Mo just out of the shower
Mo than he intended

To make Mo stand out as a different type of gay man, Mosallam surrounds him, off an on, with a social circle consisting of gay characters from central casting. There is a lot of mincing and lisping, shouts of “get her”, stagey flounces and much screaming. Remarkably, one character emerges from this identigay scrum, Mo’s childhood friend Sam, with Amin El Gamal putting in a high energy and funny performance as the confidant who’s gay first and Muslim a very long way down the track.

By contrast, though none is needed to make the point, Mo is a dullard. A doctor specialising in the liver, he must be the most boring man in the gay village of West Hollywood aka WeHo. Being less a character and more an ideological position, Haaz Sleiman has no idea what to do in terms of acting to put flesh on Mo’s theoretical bones. Cassidy, on the other hand, is playing a preposterous character, so hot, it’s claimed, that Kal has trouble being taken seriously as an actor in Hollywood. To repeat: he has trouble being taken seriously as an actor because he’s so hot. In Hollywood. If this is meant to be funny something has been lost in translation. In any case Cassidy seems as ill at ease as Sleiman. Their scenes together not so much great as grate.

There is nuance in this film but it’s not to be seen in the main characters.
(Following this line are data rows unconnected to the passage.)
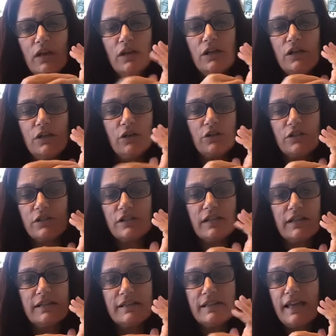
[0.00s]
you're just
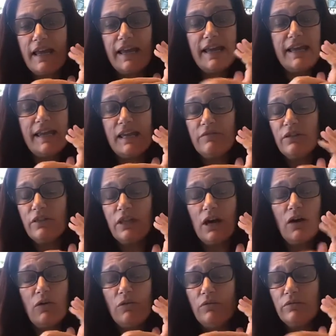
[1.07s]
going to say, even
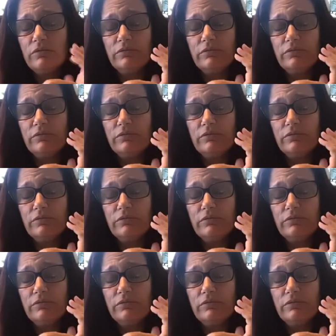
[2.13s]
though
Mo spends much of his screen time making chaste remarks about not getting aroused during Ramadan, while Kal grins graciously and helps him with the Iftar, the meal eaten once the sun has set on another day of fasting and abstinence. It’s around the edges where the real people live – Mo’s mother is devout but his father is not, while Sam is the Muslim who ticks that box only because it applies more than the others.

The platonic nature of the Mo/Kal relationship is no barrier to the inclusion of the romantic montage sequence – a couple doing goofy things together – and it’s noticeable that the less we hear of Mo and Kal and their position-taking, the more they come across as human beings. The technical assurance of the warm lighting, cool compositions and well choreographed crowd sequences are also more obvious when the prattle is muted.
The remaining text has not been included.